A Go string is a read-only slice of bytes. When you write "hello", you get 5 bytes — one per character, because ASCII characters each fit in a single byte. But many characters in the world require more than one byte to represent.

Go uses UTF-8 encoding for source files and strings. UTF-8 is a variable-width encoding: ASCII characters use 1 byte, but characters like é, 中, or 🎉 use 2, 3, or 4 bytes respectively.

package main

import "fmt"

func main() {
    s := "hello"
    fmt.Println(len(s)) // 5 — five bytes, five characters (ASCII)

    s2 := "café"
    fmt.Println(len(s2)) // 5 — four characters, but five bytes!
    // 'é' takes two bytes in UTF-8
}

len() always counts bytes, not characters. This surprises almost everyone the first time.

Bytes vs runes

A byte is a uint8 — a number from 0 to 255. Each element of a string is a byte.

A rune is an int32 — it represents a Unicode code point. Think of a rune as “one character in the human sense.” The word “rune” is Go’s name for a Unicode code point.

s := "café"

// Index access gives you a byte
b := s[0]
fmt.Println(b)         // 99 (the byte value of 'c')
fmt.Printf("%c\n", b) // c

// To get runes, use []rune conversion
runes := []rune(s)
fmt.Println(len(runes)) // 4 — four characters
fmt.Printf("%c\n", runes[3]) // é

When you need to work with characters (not bytes), convert to []rune first, or use range (more on that below).

range gives you runes

Here’s where Go does something smart. When you use range on a string, you get runes, not bytes:

s := "café"

// range decodes UTF-8 and gives you (byte index, rune)
for i, r := range s {
    fmt.Printf("index %d: %c (rune value %d)\n", i, r, r)
}
// index 0: c (rune value 99)
// index 1: a (rune value 97)
// index 2: f (rune value 102)
// index 3: é (rune value 233)
// Note: index jumps from 3 to 5 because 'é' is two bytes

The index is still the byte position, but the value you get is a decoded rune.

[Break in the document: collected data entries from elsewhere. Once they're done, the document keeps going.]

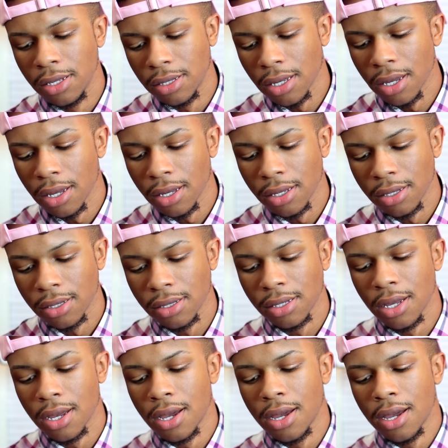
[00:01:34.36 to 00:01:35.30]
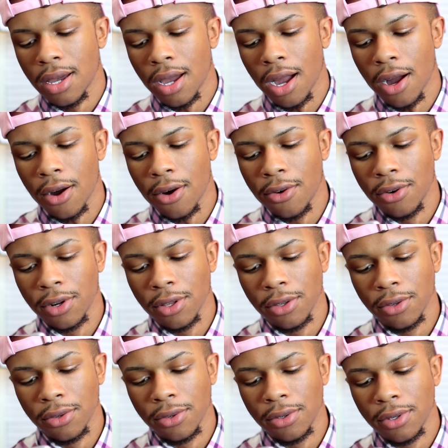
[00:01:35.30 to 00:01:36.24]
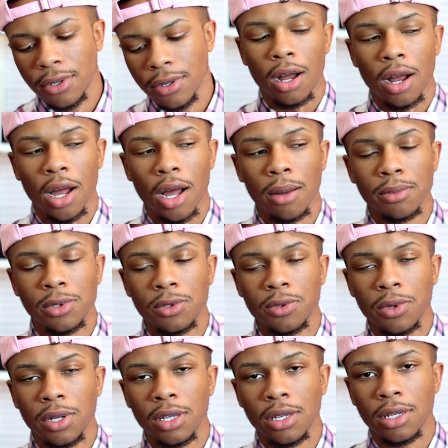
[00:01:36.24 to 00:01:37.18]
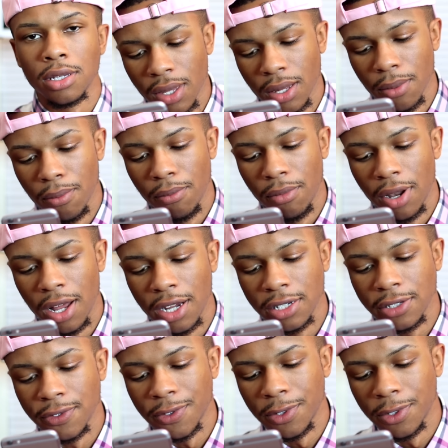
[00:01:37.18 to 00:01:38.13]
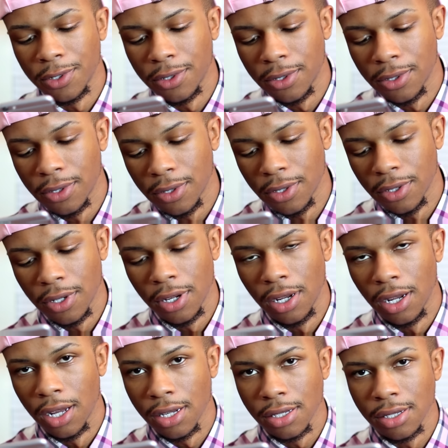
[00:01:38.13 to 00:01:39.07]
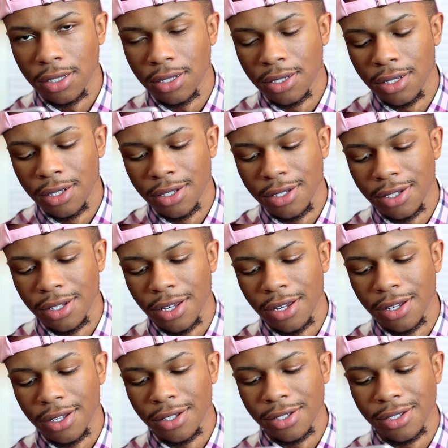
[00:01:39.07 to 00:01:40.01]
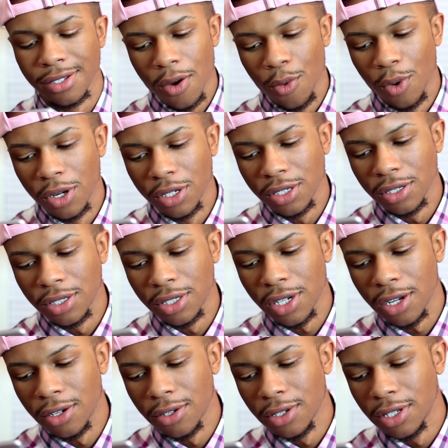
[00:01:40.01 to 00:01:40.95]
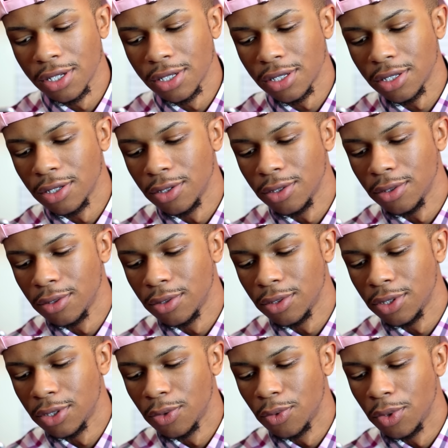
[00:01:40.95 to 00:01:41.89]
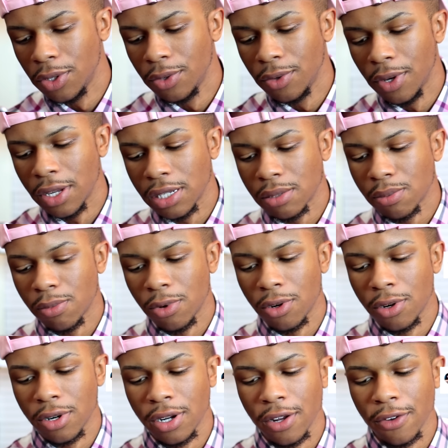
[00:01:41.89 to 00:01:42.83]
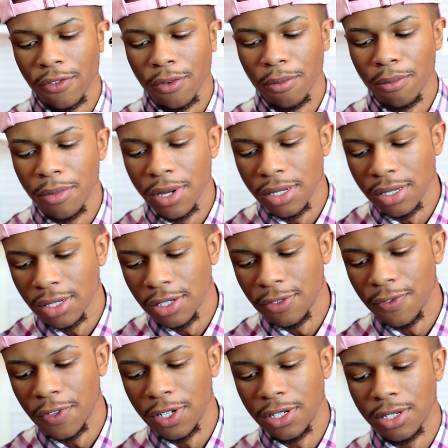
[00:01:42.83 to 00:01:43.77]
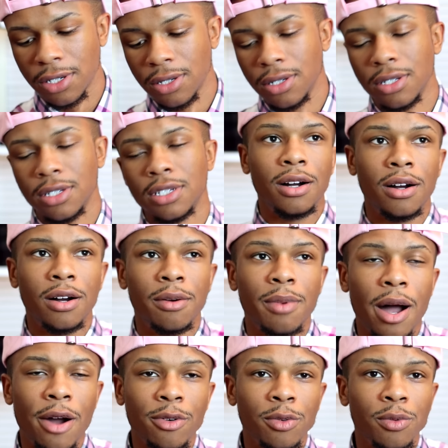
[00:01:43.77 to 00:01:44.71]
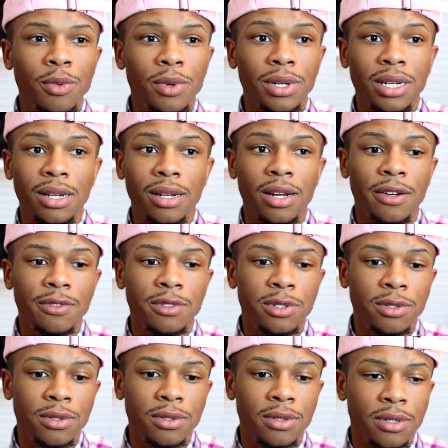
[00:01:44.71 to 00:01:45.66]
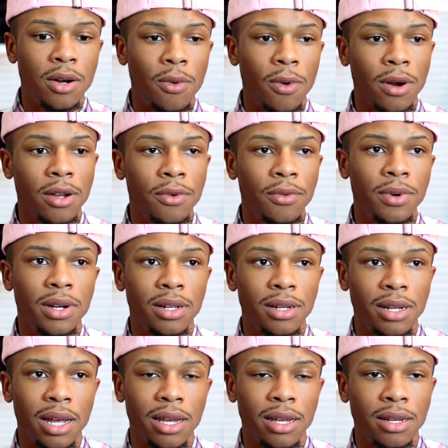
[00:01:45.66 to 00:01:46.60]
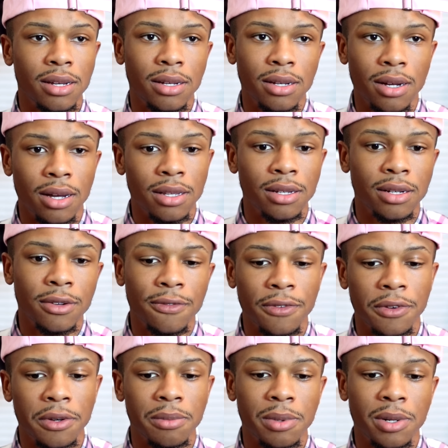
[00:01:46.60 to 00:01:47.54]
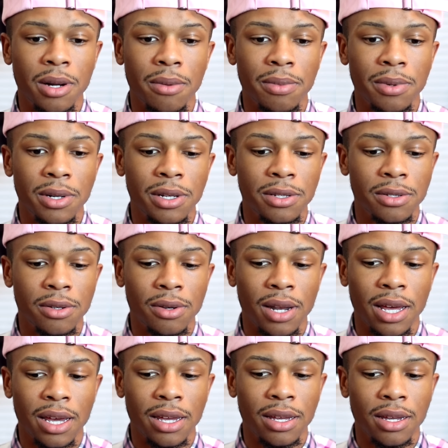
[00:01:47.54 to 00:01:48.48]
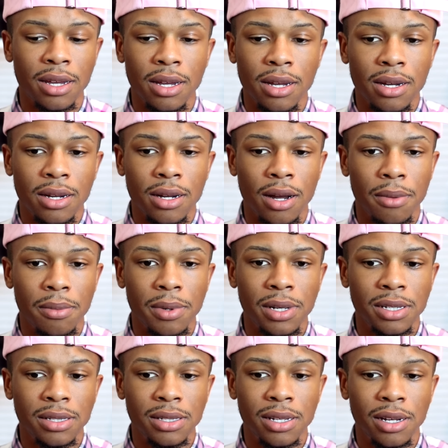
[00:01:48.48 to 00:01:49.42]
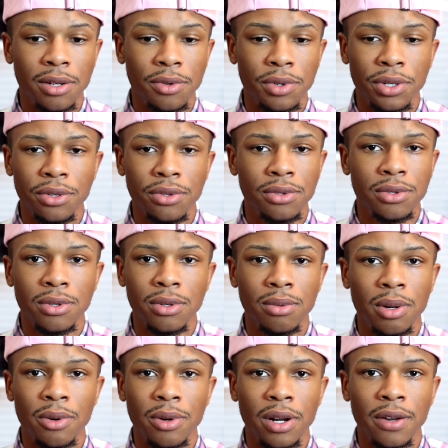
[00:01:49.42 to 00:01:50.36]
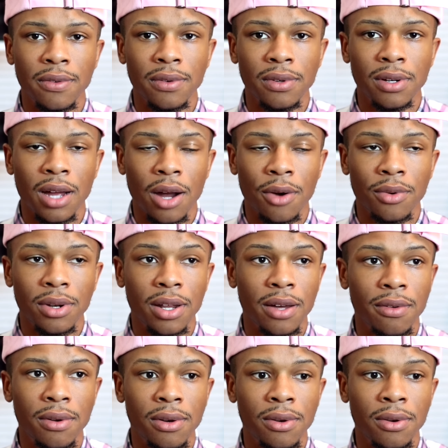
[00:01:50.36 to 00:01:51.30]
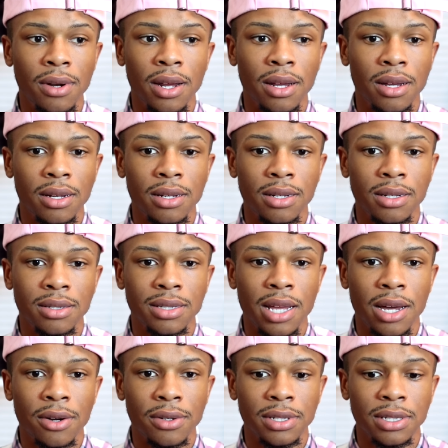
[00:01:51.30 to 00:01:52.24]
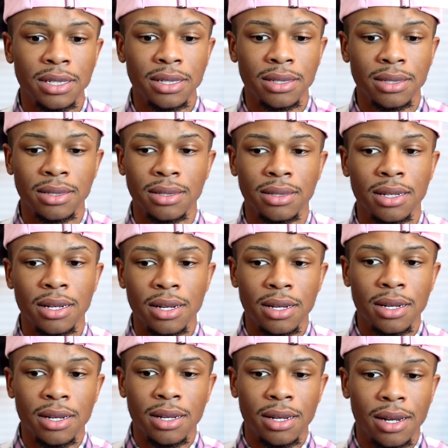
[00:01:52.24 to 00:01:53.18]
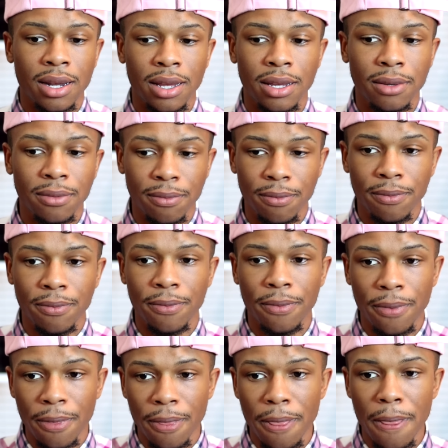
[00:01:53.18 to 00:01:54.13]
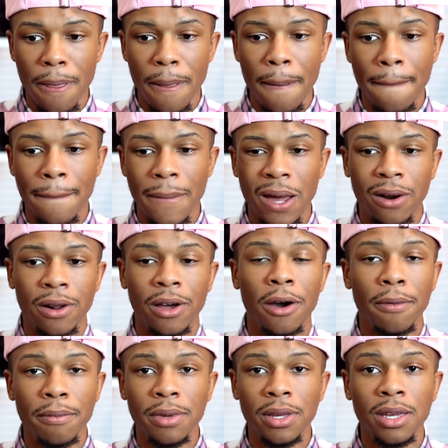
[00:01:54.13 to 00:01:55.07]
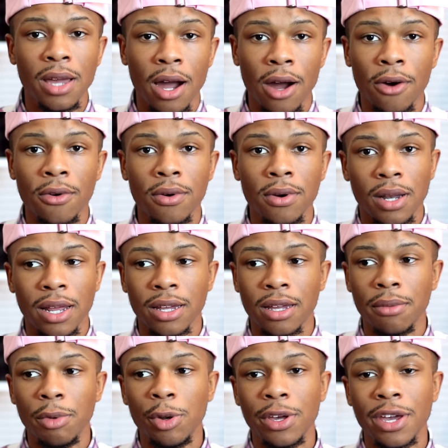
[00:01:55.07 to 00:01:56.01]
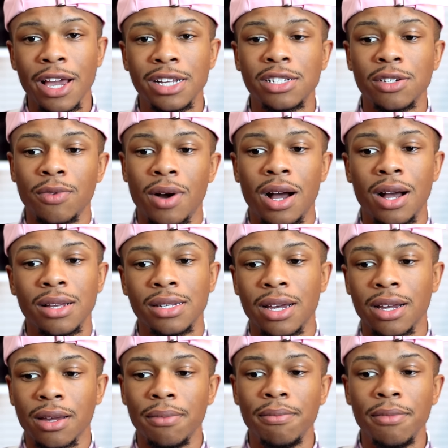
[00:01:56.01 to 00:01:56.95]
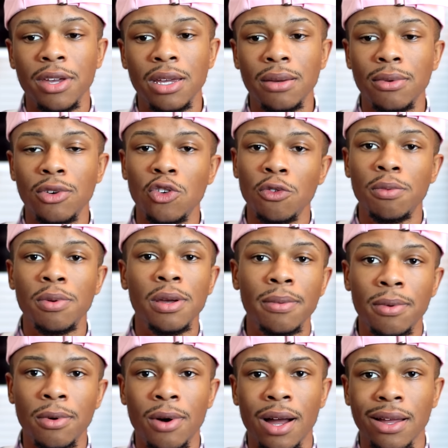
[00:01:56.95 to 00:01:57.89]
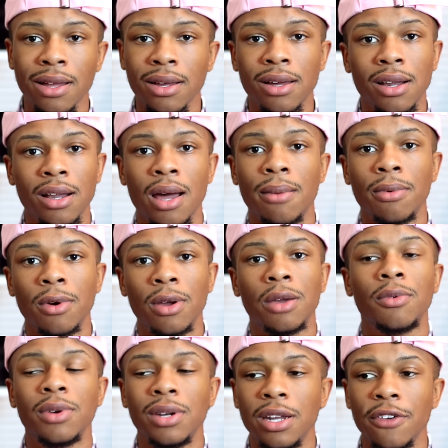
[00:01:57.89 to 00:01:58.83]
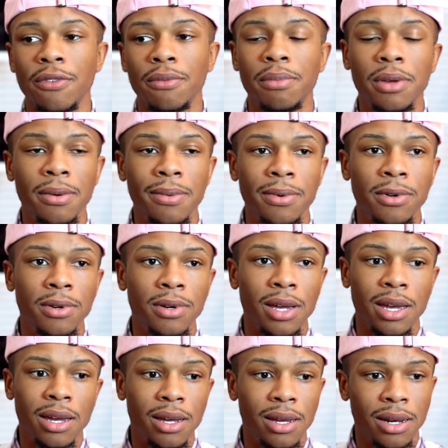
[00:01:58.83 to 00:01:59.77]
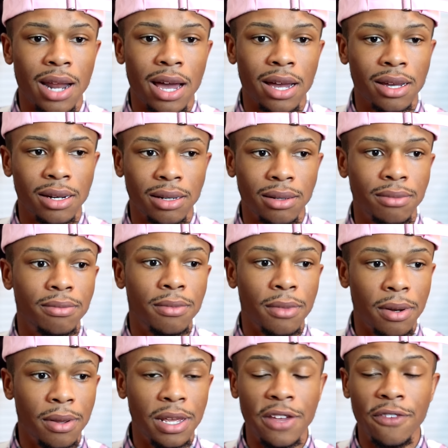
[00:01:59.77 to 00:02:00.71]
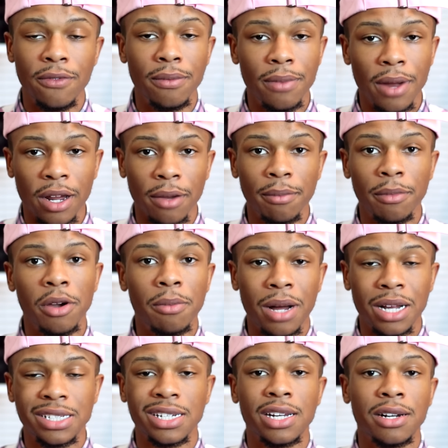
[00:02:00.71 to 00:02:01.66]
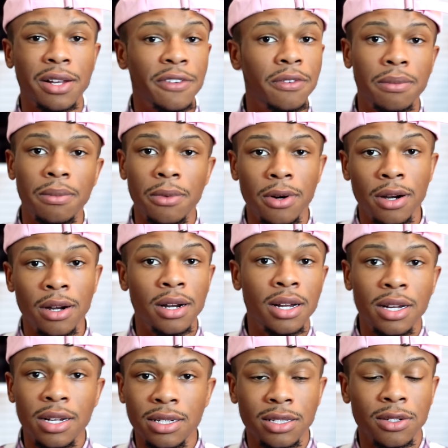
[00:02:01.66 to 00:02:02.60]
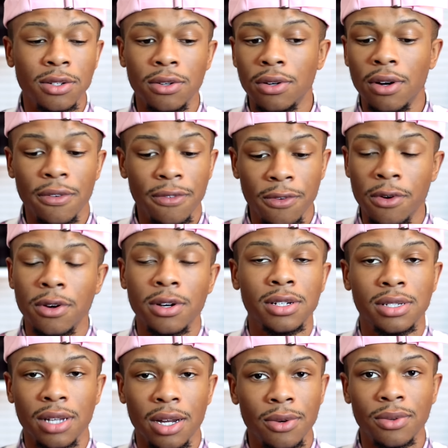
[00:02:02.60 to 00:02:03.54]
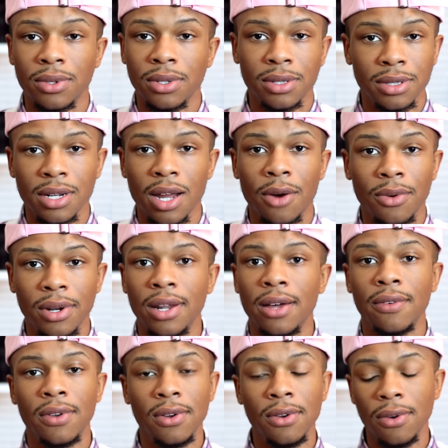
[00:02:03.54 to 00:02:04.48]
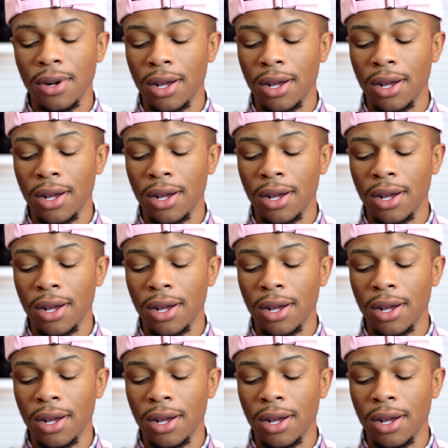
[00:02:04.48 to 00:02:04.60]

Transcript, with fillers: says, how old are you? I'm twenty. Blashful Alexis says, once your channel gets huge, will you explore different business ventures? Um, I would really love to. Working with like other film companies or like companies dealing with YouTube or whatever, I would love to do that because that would just like that would help me out, like communication wise. I can meet new people, I can collaborate with different people, and I can even I can build my channel even more. So of course I would I would love to do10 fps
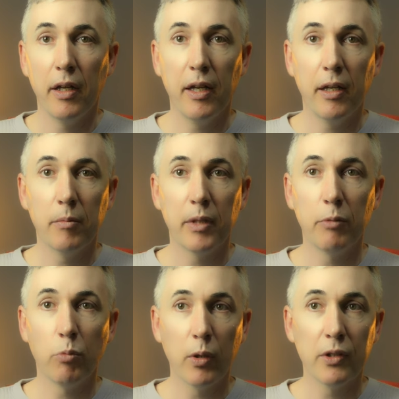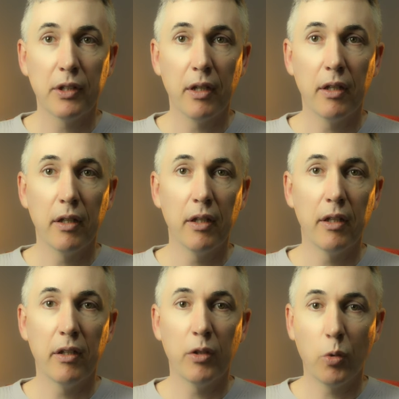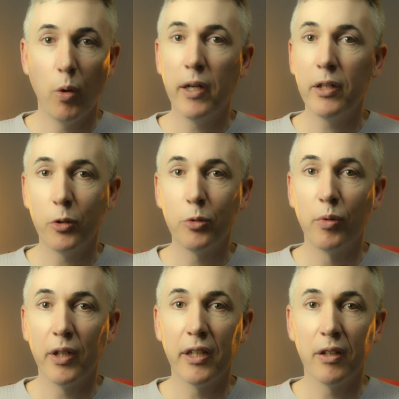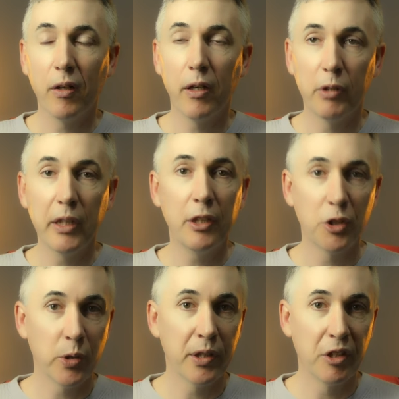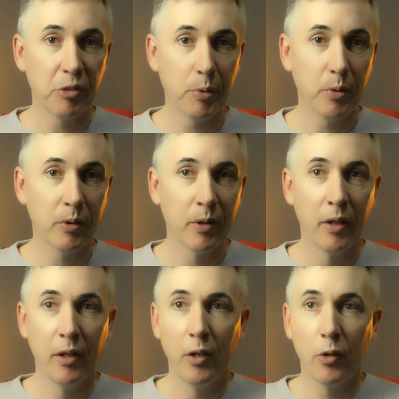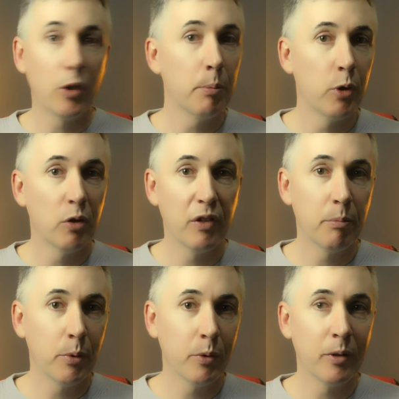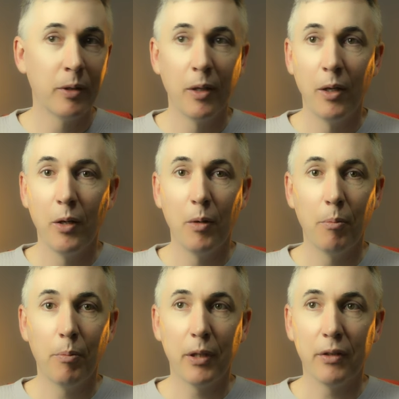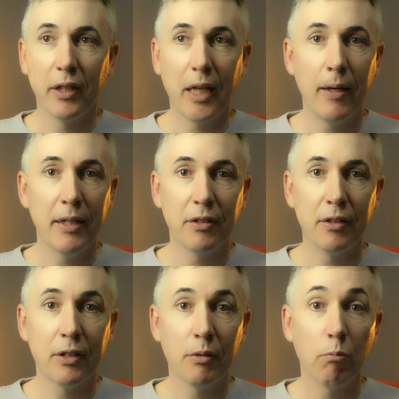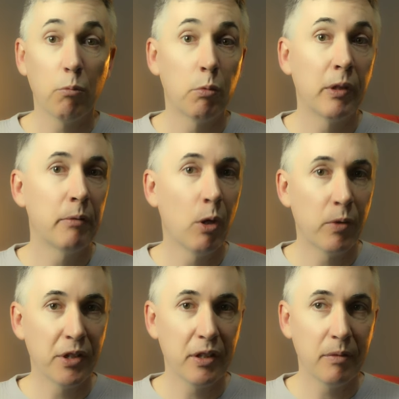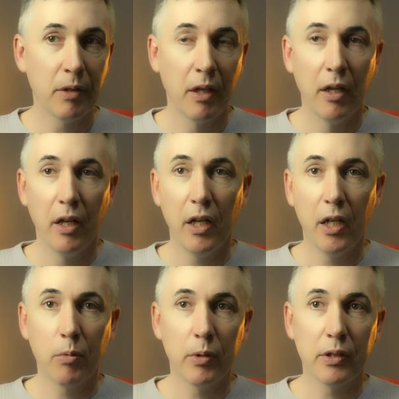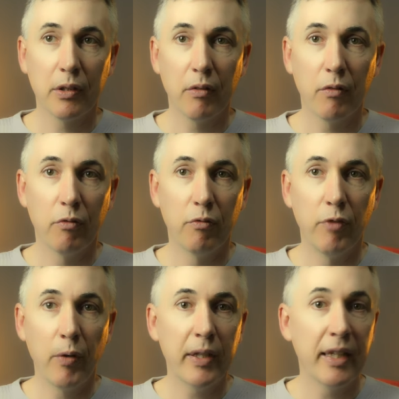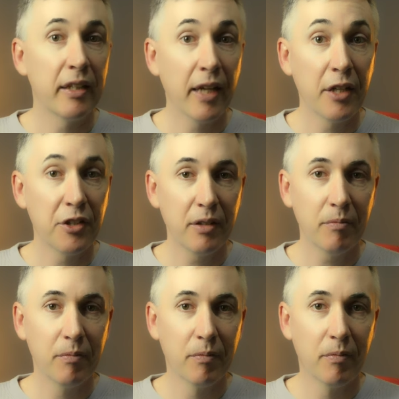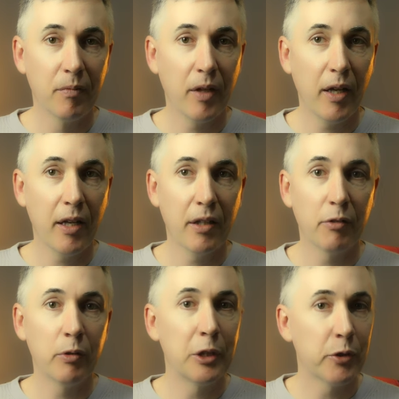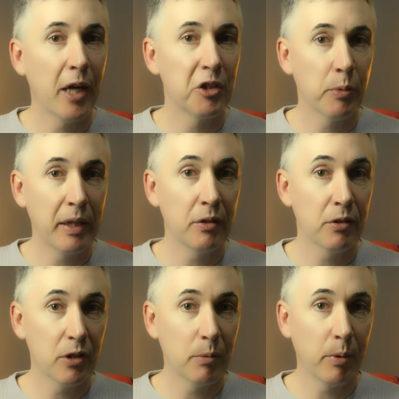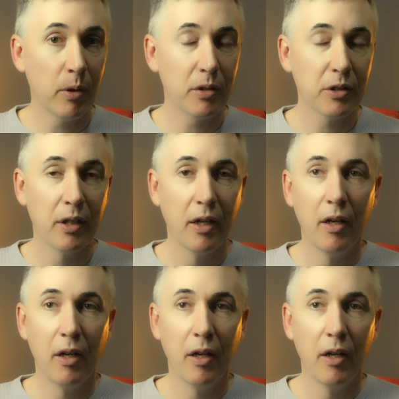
It was quite a good read. I really enjoyed this book. Not a perfect book, but the characters were really well written. It was very engaging, and it really drags you into the plot.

This means range handles multi-byte characters correctly and is almost always what you want when iterating over a string.

Strings are immutable

You cannot change a character in a string in place:

s := "hello"
s[0] = 'H' // compile error: cannot assign to s[0]

To build modified strings, you need to convert to a byte slice, modify it, then convert back — or use strings.Builder.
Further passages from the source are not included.